Summary

In March, 1981, in Vermont, Charlotte Bedford goes into labor. She has decided to give birth at home with the help of a midwife, Sybil Danforth, but complications develop. Charlotte has a seizure, her heart stops, and she does not respond to CPR. The fetus is still alive, so Sybil delivers him successfully by Cesarean section, with a kitchen knife. But the bleeding when Sybil makes the incision convinces her assistant that the patient’s heart was still beating. She reports this to the police and Sybil is put on trial for involuntary manslaughter.

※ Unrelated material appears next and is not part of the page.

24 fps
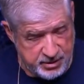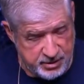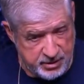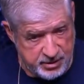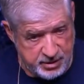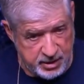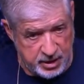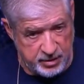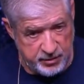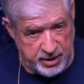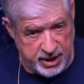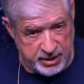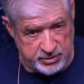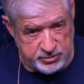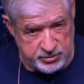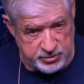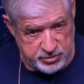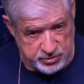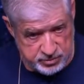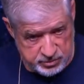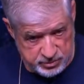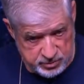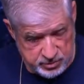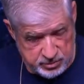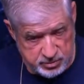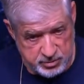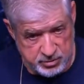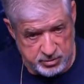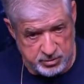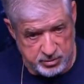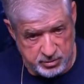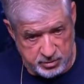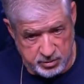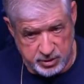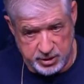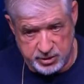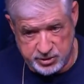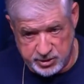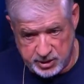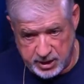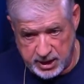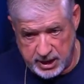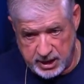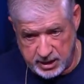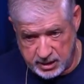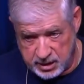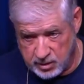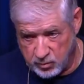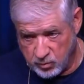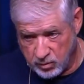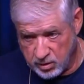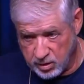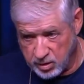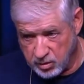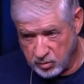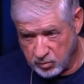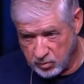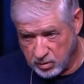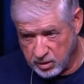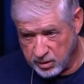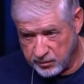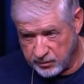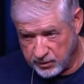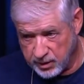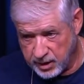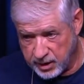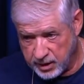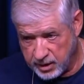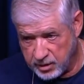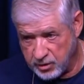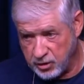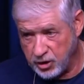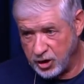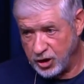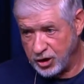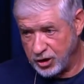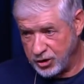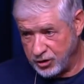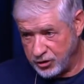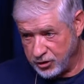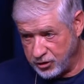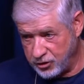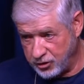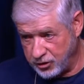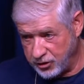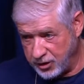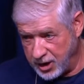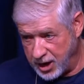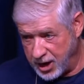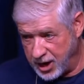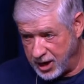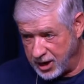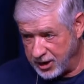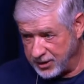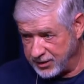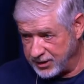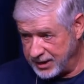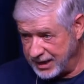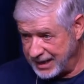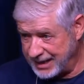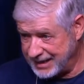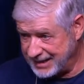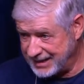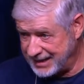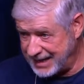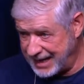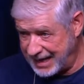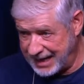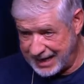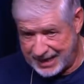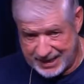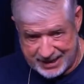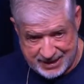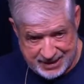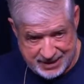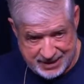Now, that's Christianity 101 there. You're not dead.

The story of the trial is told by Sybil’s daughter, Connie, fourteen years old at the time and now an obstetrician-gynecologist. The acquittal comes at a price: the midwife finds herself no longer capable of delivering babies, and both she and her daughter are given a new insight into the uncertainty which underlies so many of medical decisions. At the end of the novel we are left uncertain whether or not Charlotte was still alive when her baby was delivered.

Commentary

This novel centers on the problem of uncertainty in healthcare, and the risks taken by the caregiver in becoming responsible for a patient. These risks are multiplied in the case of the midwife, who, in the community of this novel at least, faces little support and much hostility from mainstream medicine. Sybil believes in the importance of natural and non-medicalized childbirth, though she has medical backup for complications, and only accepts low-risk cases. When things go wrong, though, especially when "nature" itself plays a part (a blizzard keeps her from taking Charlotte to the hospital), she begins to lose the faith necessary for her to practice.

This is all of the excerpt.